Instructions for the task -> Omitting all pictures, copy word for word the lines from the line containing "Transcript: please do comment below" through the final line of the entries.

═══ Data supplied

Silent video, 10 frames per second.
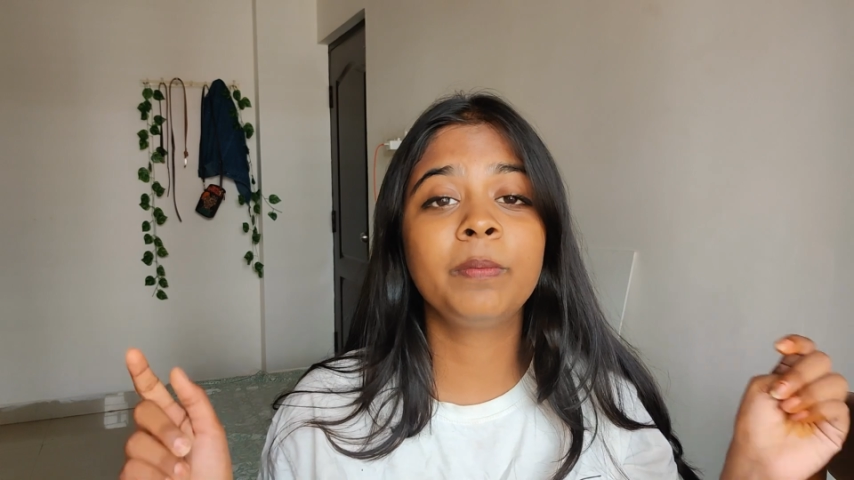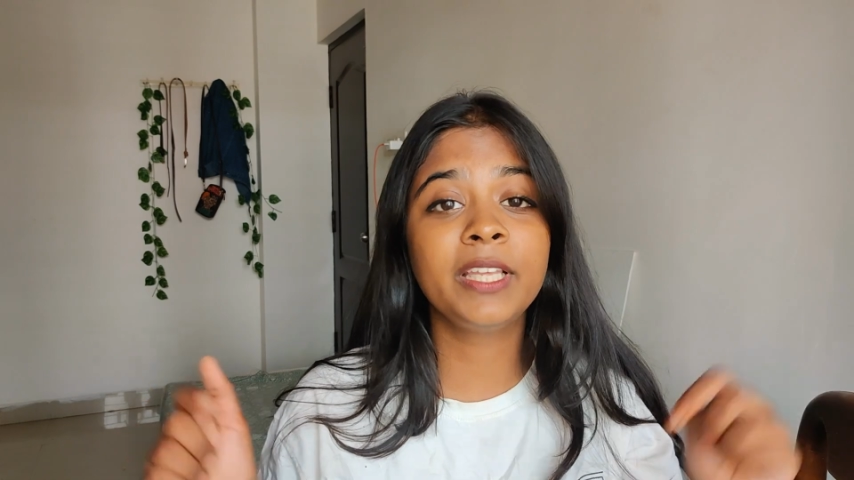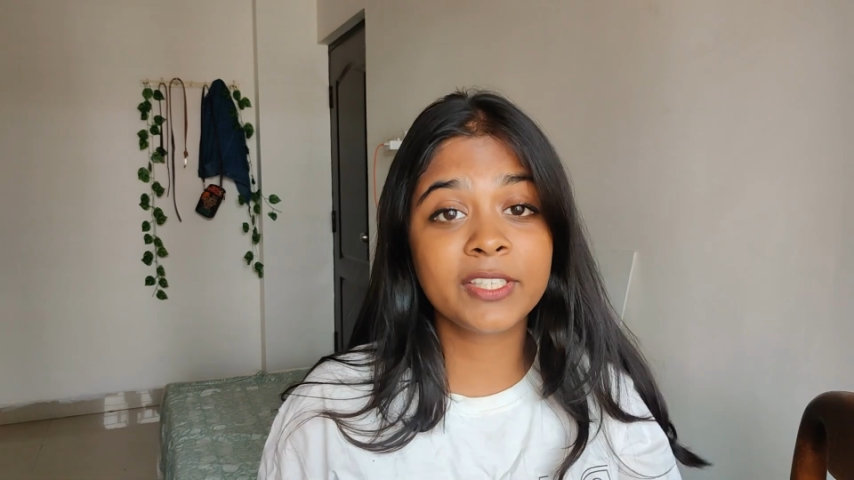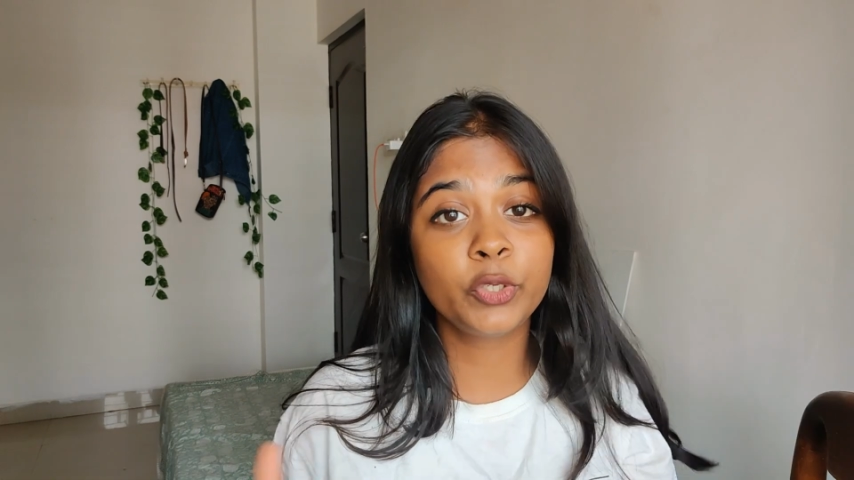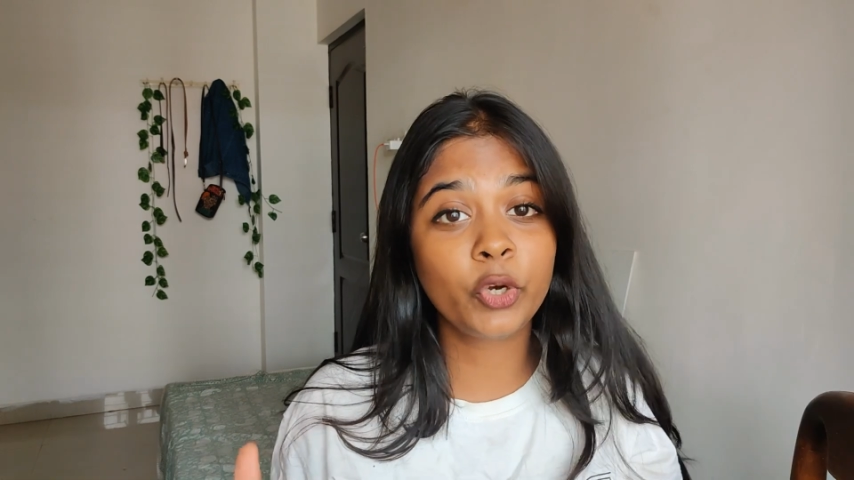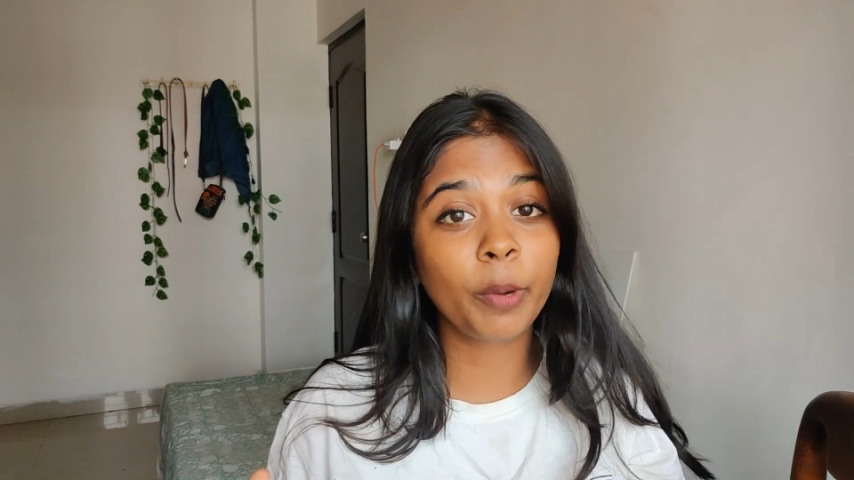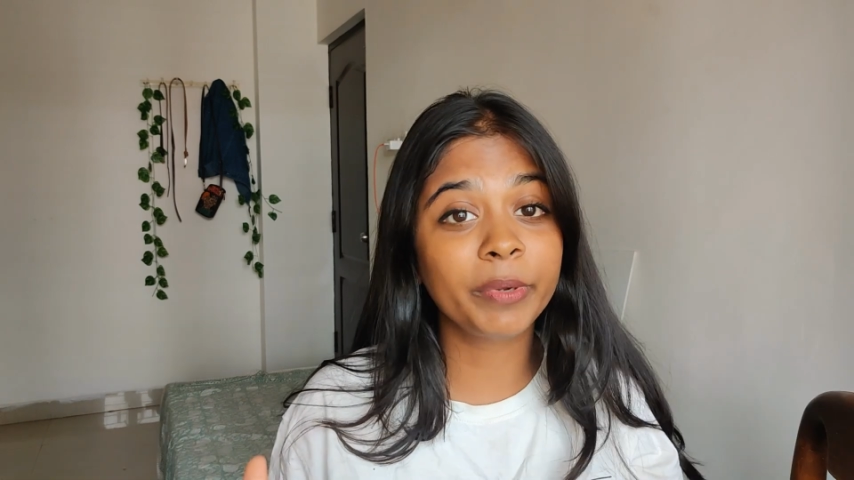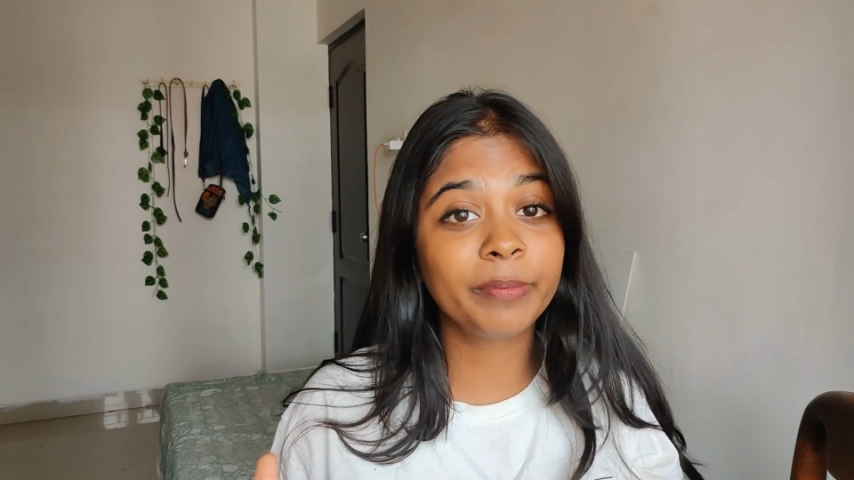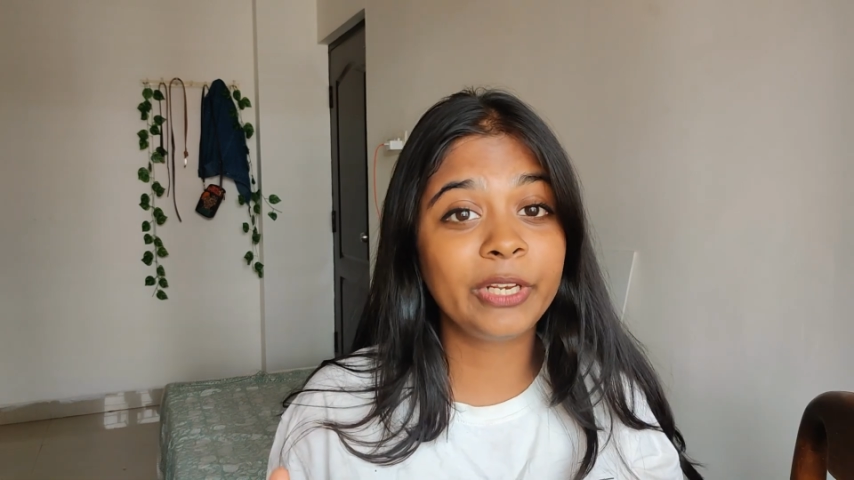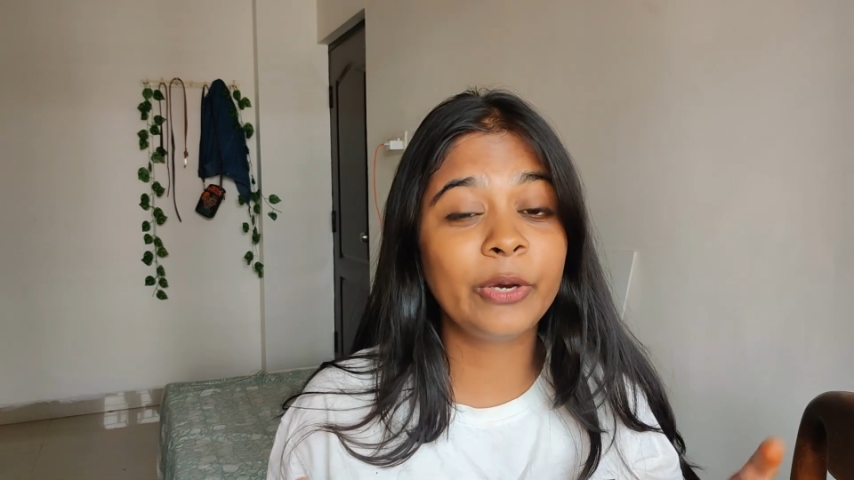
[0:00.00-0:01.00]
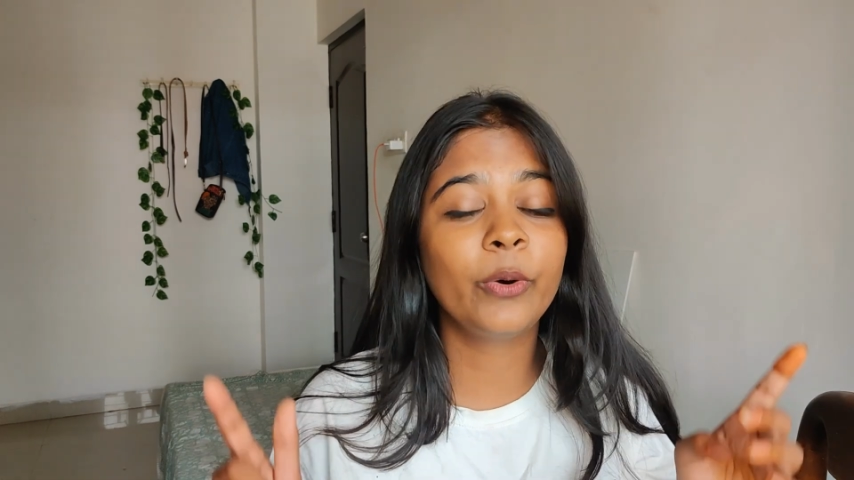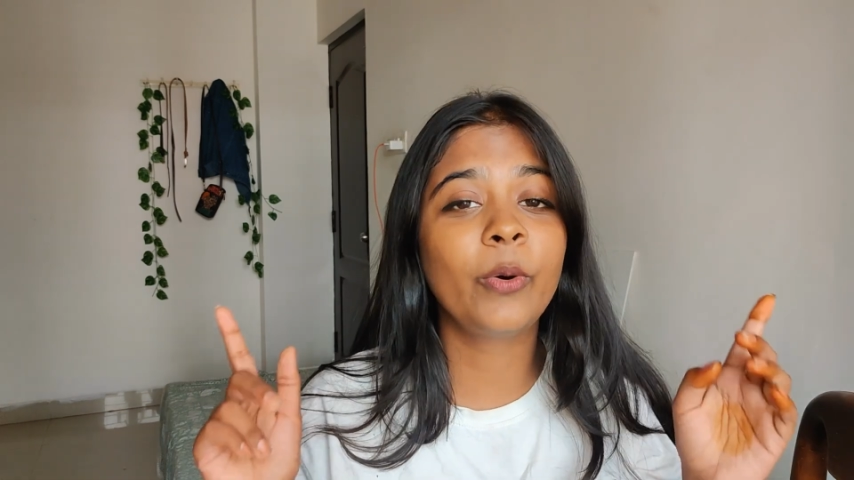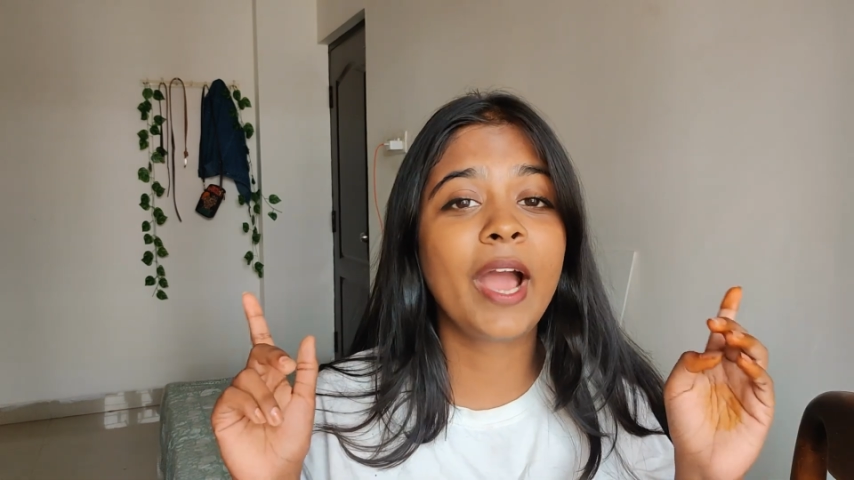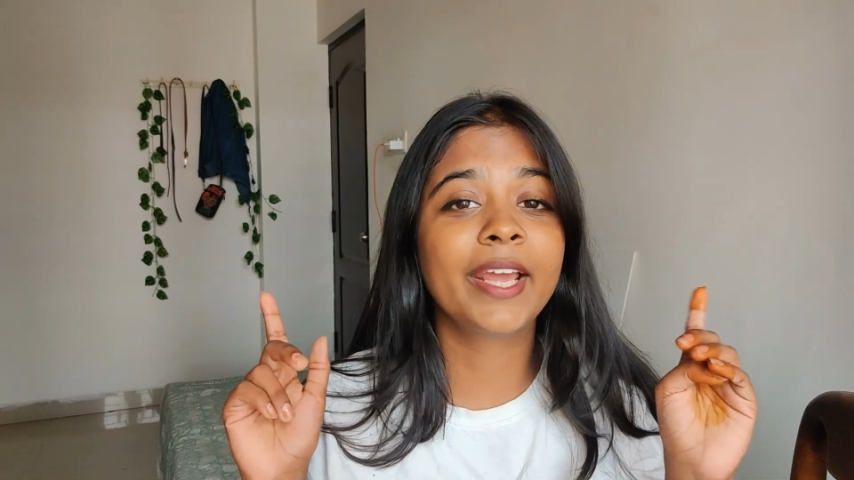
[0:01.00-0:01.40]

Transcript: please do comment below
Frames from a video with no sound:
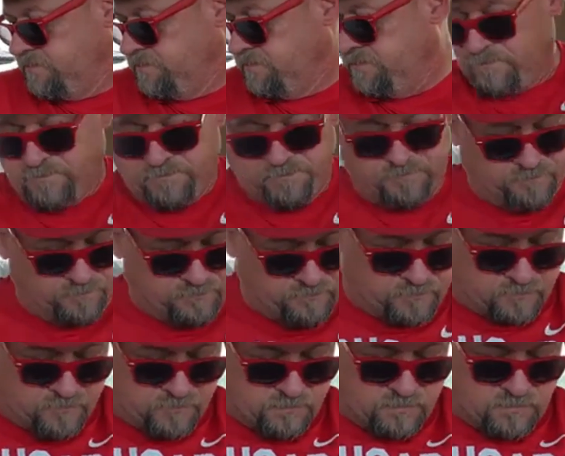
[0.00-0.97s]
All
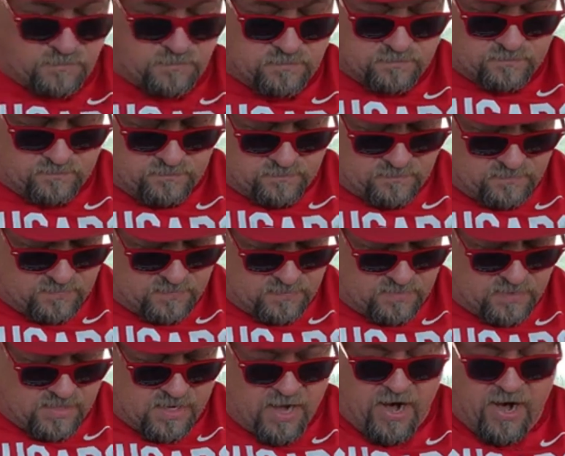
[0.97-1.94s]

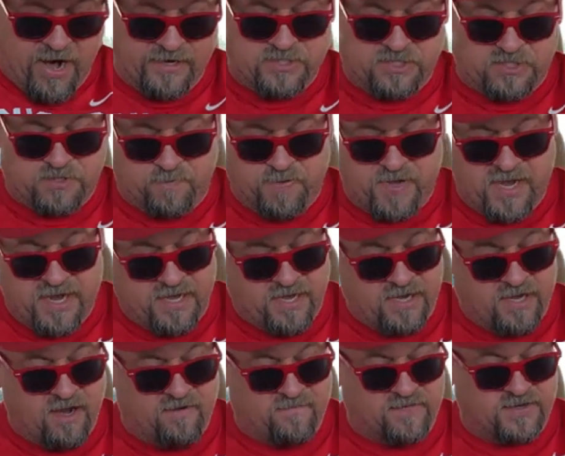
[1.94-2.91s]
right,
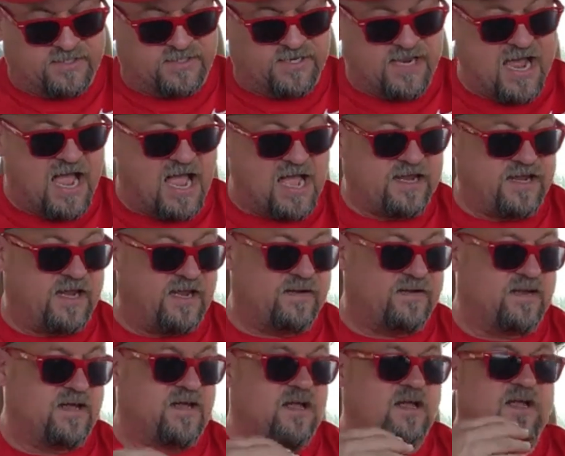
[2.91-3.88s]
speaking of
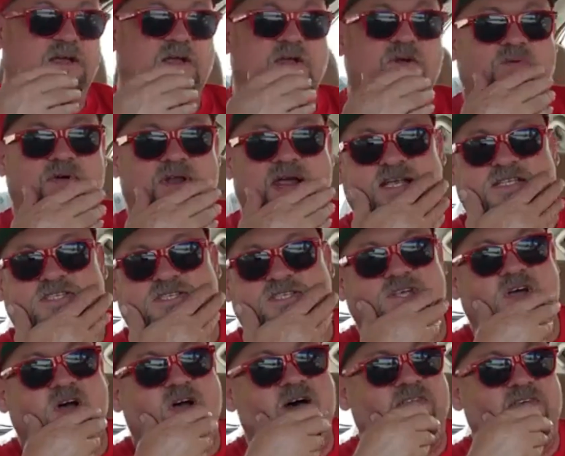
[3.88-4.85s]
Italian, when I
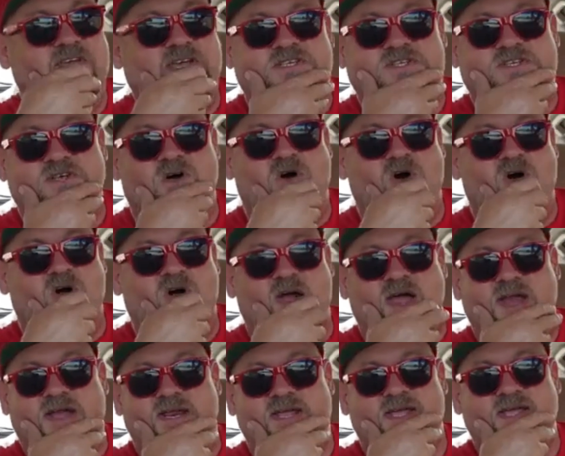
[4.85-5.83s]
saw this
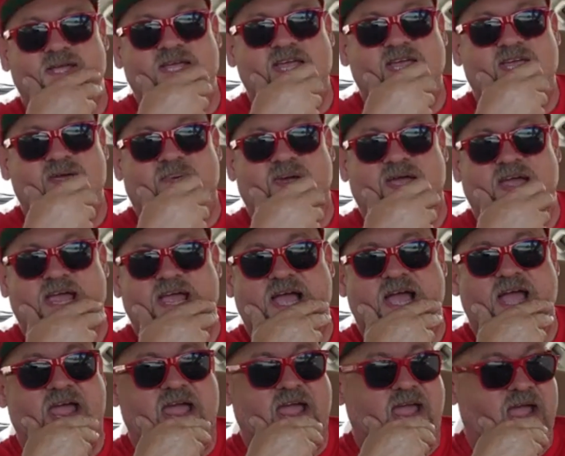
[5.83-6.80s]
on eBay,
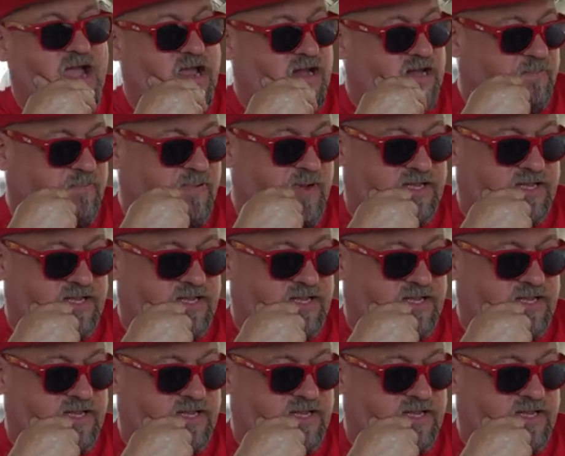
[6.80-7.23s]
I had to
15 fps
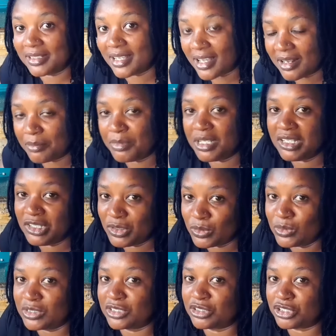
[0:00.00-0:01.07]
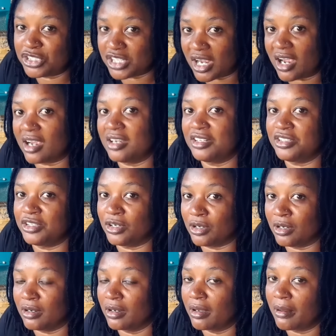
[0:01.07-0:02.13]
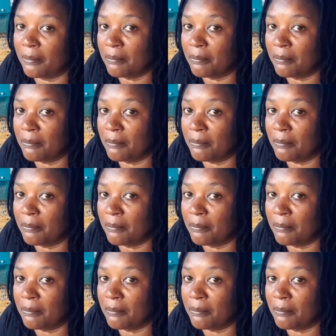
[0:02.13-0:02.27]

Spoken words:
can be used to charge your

══════

Answer to the problem ->
Transcript: please do comment below
Frames from a video with no sound:
[0.00-0.97s]
All
[0.97-1.94s]

[1.94-2.91s]
right,
[2.91-3.88s]
speaking of
[3.88-4.85s]
Italian, when I
[4.85-5.83s]
saw this
[5.83-6.80s]
on eBay,
[6.80-7.23s]
I had to
15 fps
[0:00.00-0:01.07]
[0:01.07-0:02.13]
[0:02.13-0:02.27]

Spoken words:
can be used to charge your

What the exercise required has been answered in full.